[cfe-dev] Objc, cannot cast 'super' error

David Chisnall csdavec at swan.ac.uk
Sun Jul 3 04:55:45 PDT 2011


On 3 Jul 2011, at 12:15, Dave Keck wrote:

>    3. Make MyProtocol an informal protocol on NSObject instead.
> 
>        This option is bad because a formal protocol is the correct
> abstraction for my use-case.


No it isn't.  If you are explicitly sending messages that a class does not respond to then an informal protocol is exactly what you want.  

Note that there is nothing stopping you from using both a formal and informal protocol, if you wish for explicit testing.

Using these exceptions is very bad style for several reasons:

1) Exceptions in Objective-C are intended to indicate programmer error and are very slow.  Using them for a recoverable error is bad.

2) You are overloading the meaning of an exception, making it difficult to distinguish between a real error and this error.
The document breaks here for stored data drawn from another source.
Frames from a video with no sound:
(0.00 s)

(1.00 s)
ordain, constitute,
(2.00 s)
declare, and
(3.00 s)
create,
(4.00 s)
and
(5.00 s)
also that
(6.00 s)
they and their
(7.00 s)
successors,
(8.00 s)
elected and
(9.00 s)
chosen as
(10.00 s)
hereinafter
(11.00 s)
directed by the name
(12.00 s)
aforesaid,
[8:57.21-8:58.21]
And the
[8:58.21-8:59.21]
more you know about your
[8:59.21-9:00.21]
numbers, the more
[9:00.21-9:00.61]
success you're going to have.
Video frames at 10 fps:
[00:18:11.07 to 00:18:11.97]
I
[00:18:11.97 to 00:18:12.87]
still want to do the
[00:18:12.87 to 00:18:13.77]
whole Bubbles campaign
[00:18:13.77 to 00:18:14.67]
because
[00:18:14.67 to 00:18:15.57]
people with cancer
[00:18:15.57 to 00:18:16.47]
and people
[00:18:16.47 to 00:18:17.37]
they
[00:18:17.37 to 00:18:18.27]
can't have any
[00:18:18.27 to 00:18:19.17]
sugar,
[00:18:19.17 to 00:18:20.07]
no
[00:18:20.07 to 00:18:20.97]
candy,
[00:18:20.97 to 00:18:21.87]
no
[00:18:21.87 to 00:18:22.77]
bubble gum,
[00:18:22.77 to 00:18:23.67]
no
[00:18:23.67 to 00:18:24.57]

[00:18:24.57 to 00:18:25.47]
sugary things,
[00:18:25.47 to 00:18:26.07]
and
3) Code that assumes 1) (i.e. most Cocoa code, including code compiled with ARC enabled) will leak memory if it's in any intervening stack frames.

If you really must use exceptions, a better way of doing it would be something like:

@implementation NSObject (MyProtocol)
- (void)handleToken: (id) token
{
	NSString *reason = [NSString stringWithFormat: @"Unhandled token %@", token];
	NSDictionary *userInfo = [NSDictionary dictionaryWithObject: token
	                                                     forKey: kMyProtocolUnhandledToken]
	[[NSException exceptionWithName: MyProtocolUnhandledTokenException
	                         reason: reason
	                       userInfo: userInfo] raise];
}
@end

This would then ensure that you had a meaningful exception to catch, rather than doing something ugly and hackish.